Ask Toolbar browser add-on controversy
The Ask Toolbar has been accused of being
malware,
spyware, difficult to fully uninstall, installing without permission, and of being intentionally targeted at children.
[15][16] The Ask Toolbar is a web-browser
Add-on
that can appear as an extra bar added to the browser's window and/or
menu and which will change the user's browsers settings and search
preferences. It is often installed during the process of another
installation, possibly without the installing user's consent or
knowledge. It is detected as malware by some virus and spyware detection
systems.
[17]
Ask.com has entered into partnerships with some software security
vendors, whereby they are paid to distribute the toolbar alongside their
software, and they agree not to detect the toolbar software as malware.
The
Comodo
anti-virus software previously detected the Ask toolbar as
'Unclassified Malware@8305287' until a partnership with Ask where the
Ask toolbar was distributed and installed alongside Comodo products.
[18]
Marketing and promotion
Information-revolution.org campaign
In early 2007, a number of advertisements appeared on
London Underground trains warning commuters that 75% of all the information on the web flowed through one site (implied to be
Google), with a URL for www.information-revolution.org.
[19]
Advertising
Apostolos Gerasoulis,
the co-creator of Ask's Teoma algorithmic search technology, starred in
four television advertisements in 2007, extolling the virtues of
Ask.com's usefulness for information relevance.
[20] There was a Jeeves balloon in the 2001
Macy's Thanksgiving Day Parade.
On a January 14, 2009, Ask.com became the official sponsor of
NASCAR driver
Bobby Labonte's No.96 car.
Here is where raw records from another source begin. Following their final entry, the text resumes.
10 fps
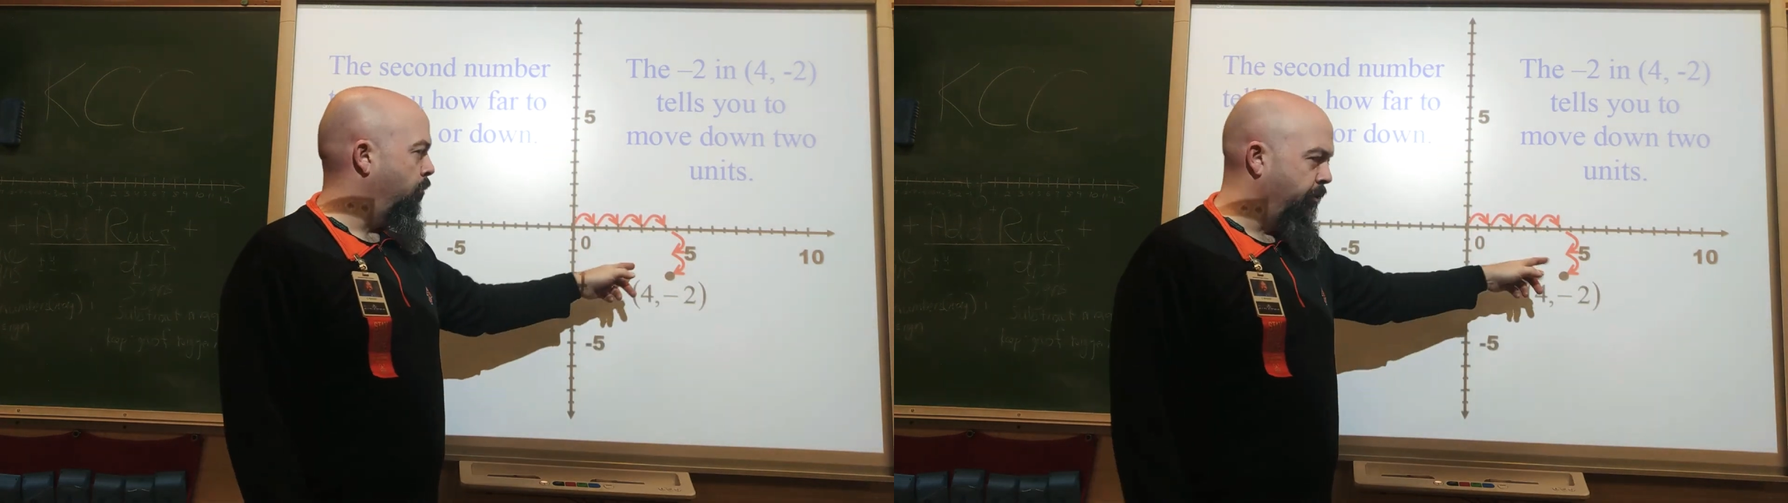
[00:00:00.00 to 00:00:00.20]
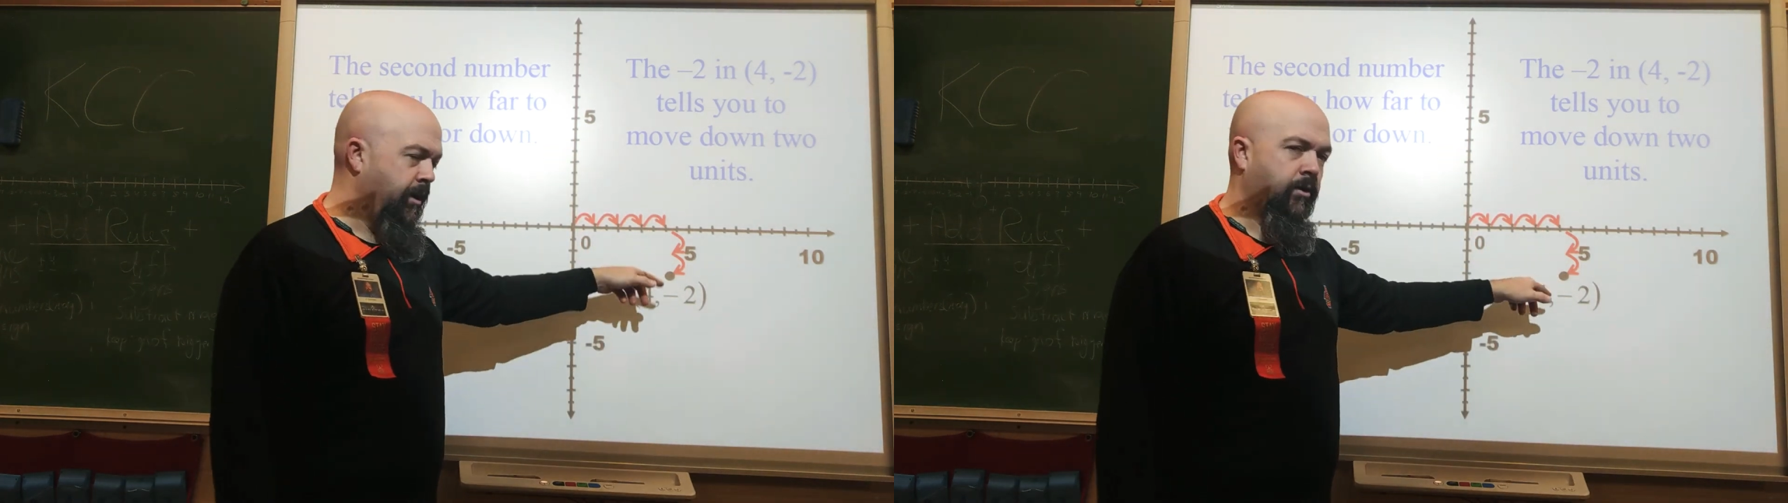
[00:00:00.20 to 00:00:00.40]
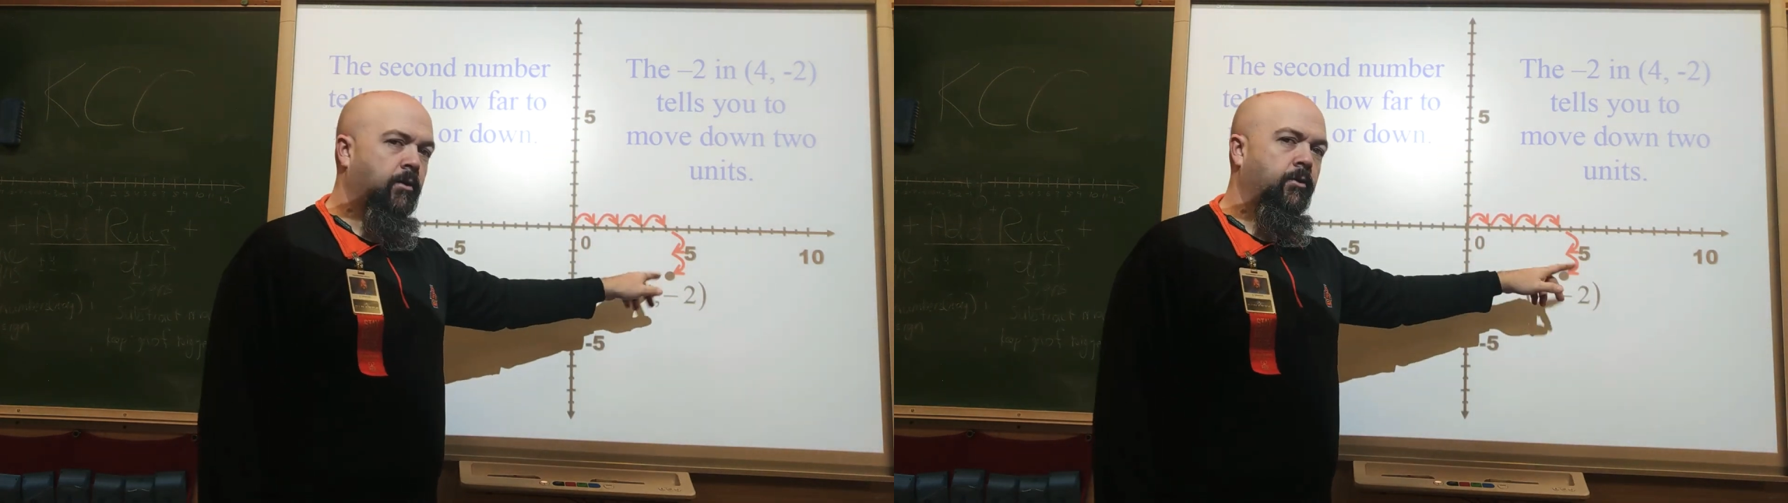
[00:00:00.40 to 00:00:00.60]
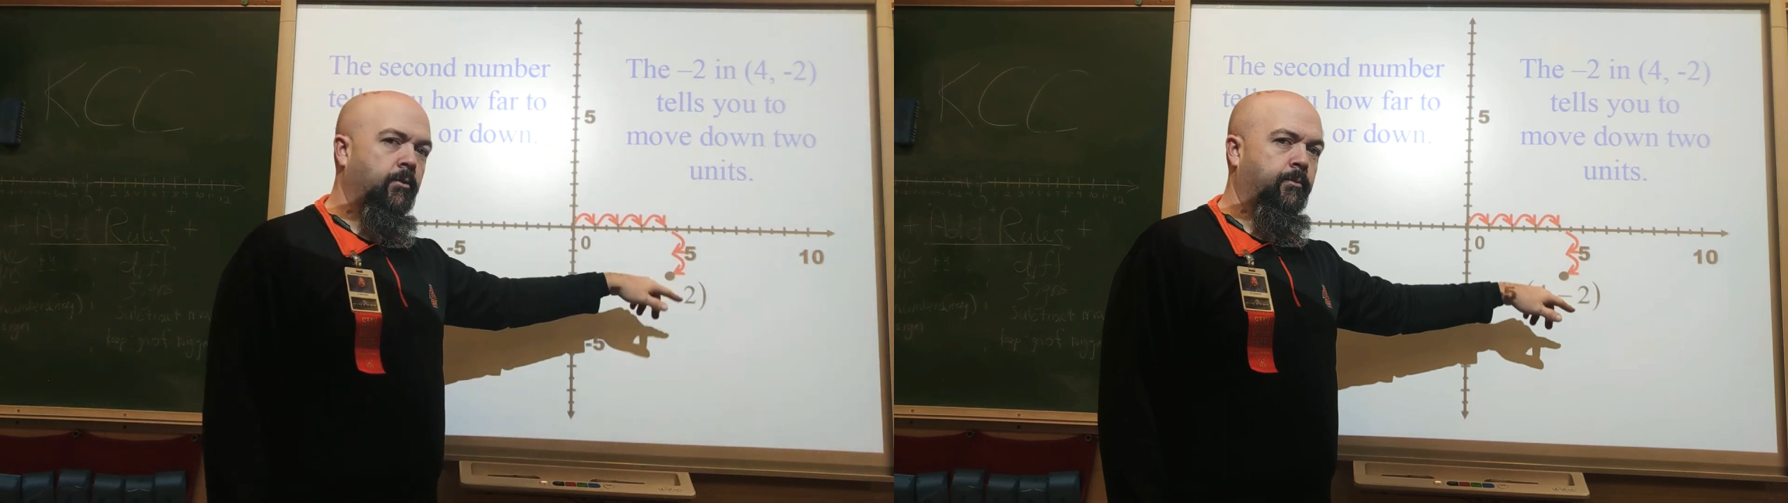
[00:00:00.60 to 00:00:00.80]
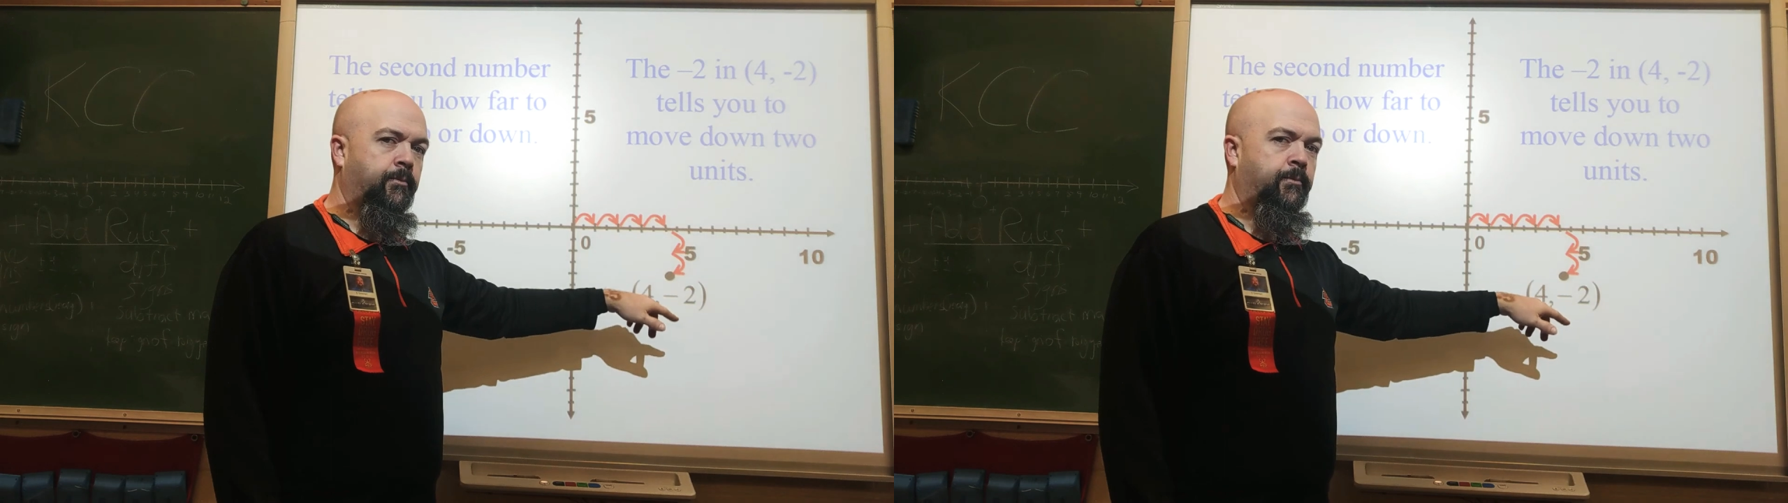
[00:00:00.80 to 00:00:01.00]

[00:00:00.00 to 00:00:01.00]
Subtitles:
Put that there too.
Ask would become the official search engine of NASCAR.
[21]
Ask.com will be the primary sponsor for the No. 96 for 18 of the first
21 races and has rights to increase this to a total of 29 races this
season.
[22]
The Ask.com car debuted in the 2009 Bud Shootout where it failed to
finish the race but subsequently has come back strong placing as high as
5th in the March 1, 2009
Shelby 427 race at
Las Vegas Motor Speedway.
[23] Ask.com's foray into NASCAR is the first instance of its venture into what it calls Super Verticals.